PROBLEM:
Omit all pictures, then print the entries exactly.

Saved data entries:
= = = = = = =

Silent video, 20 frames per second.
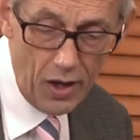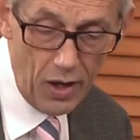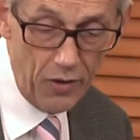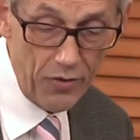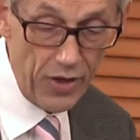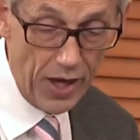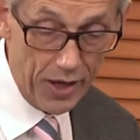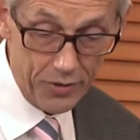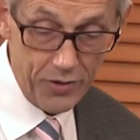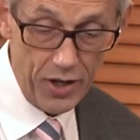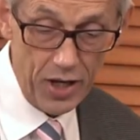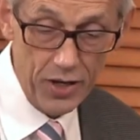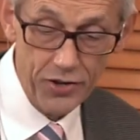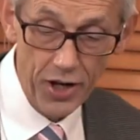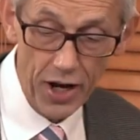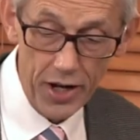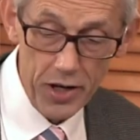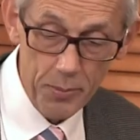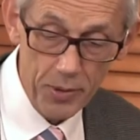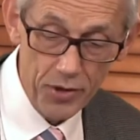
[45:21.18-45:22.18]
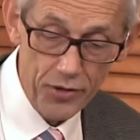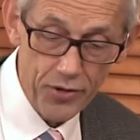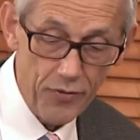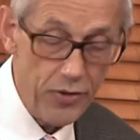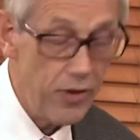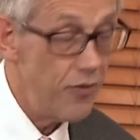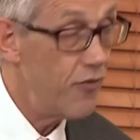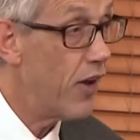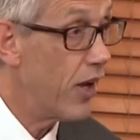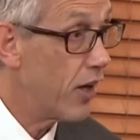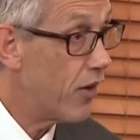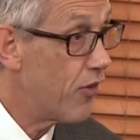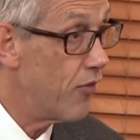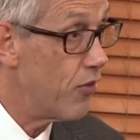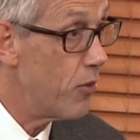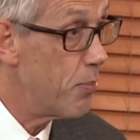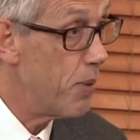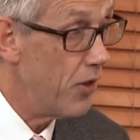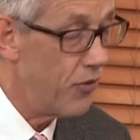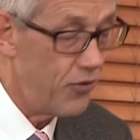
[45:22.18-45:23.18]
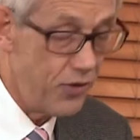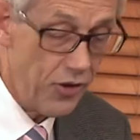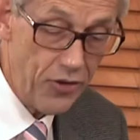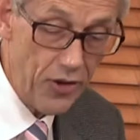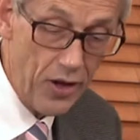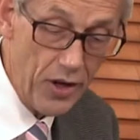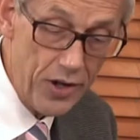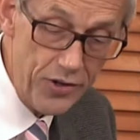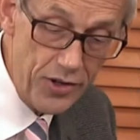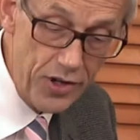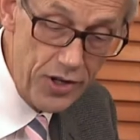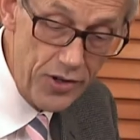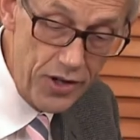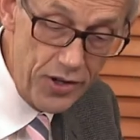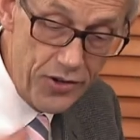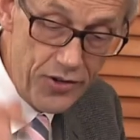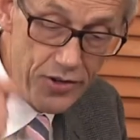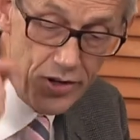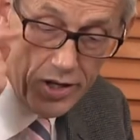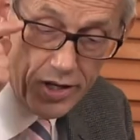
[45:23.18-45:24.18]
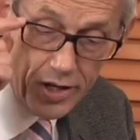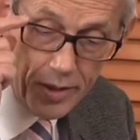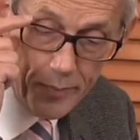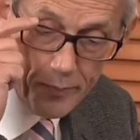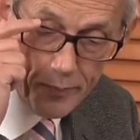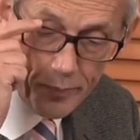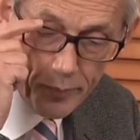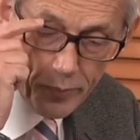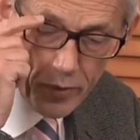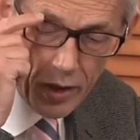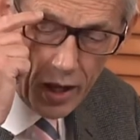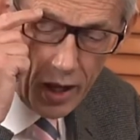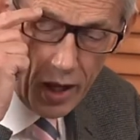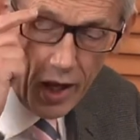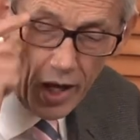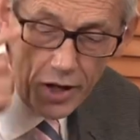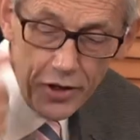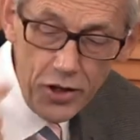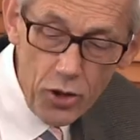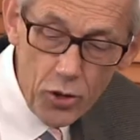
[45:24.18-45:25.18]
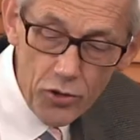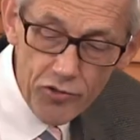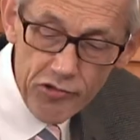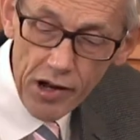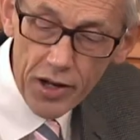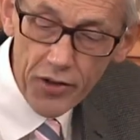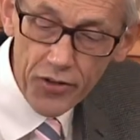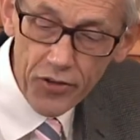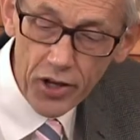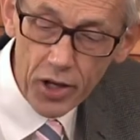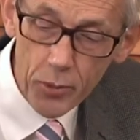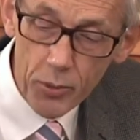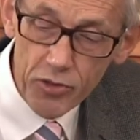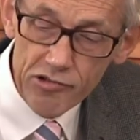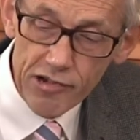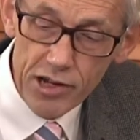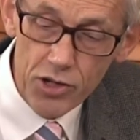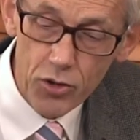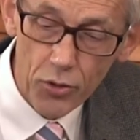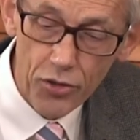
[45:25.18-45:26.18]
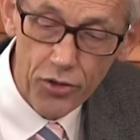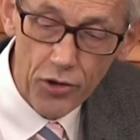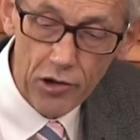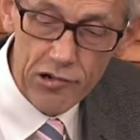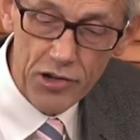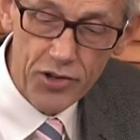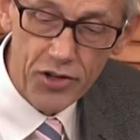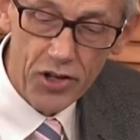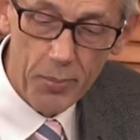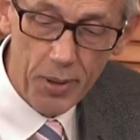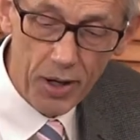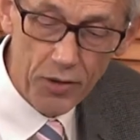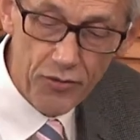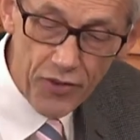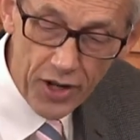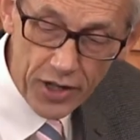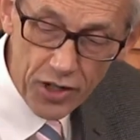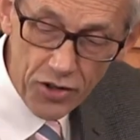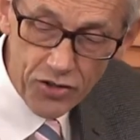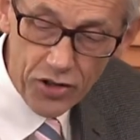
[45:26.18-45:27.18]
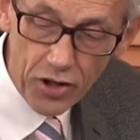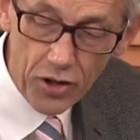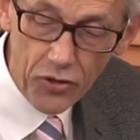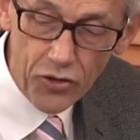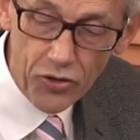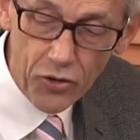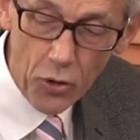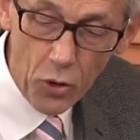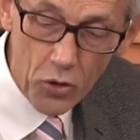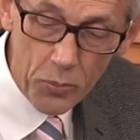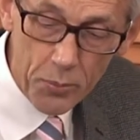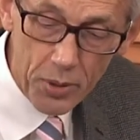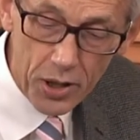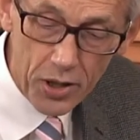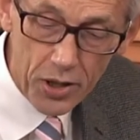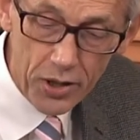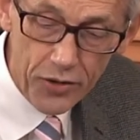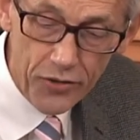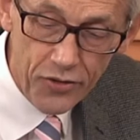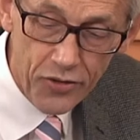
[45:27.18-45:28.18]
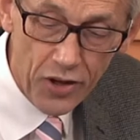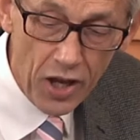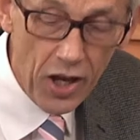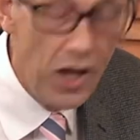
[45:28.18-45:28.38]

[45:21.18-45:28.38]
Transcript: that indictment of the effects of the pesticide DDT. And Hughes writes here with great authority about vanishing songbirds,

= = = = = = =

WRITTEN ANSWER:
Silent video, 20 frames per second.
[45:21.18-45:22.18]
[45:22.18-45:23.18]
[45:23.18-45:24.18]
[45:24.18-45:25.18]
[45:25.18-45:26.18]
[45:26.18-45:27.18]
[45:27.18-45:28.18]
[45:28.18-45:28.38]

[45:21.18-45:28.38]
Transcript: that indictment of the effects of the pesticide DDT. And Hughes writes here with great authority about vanishing songbirds,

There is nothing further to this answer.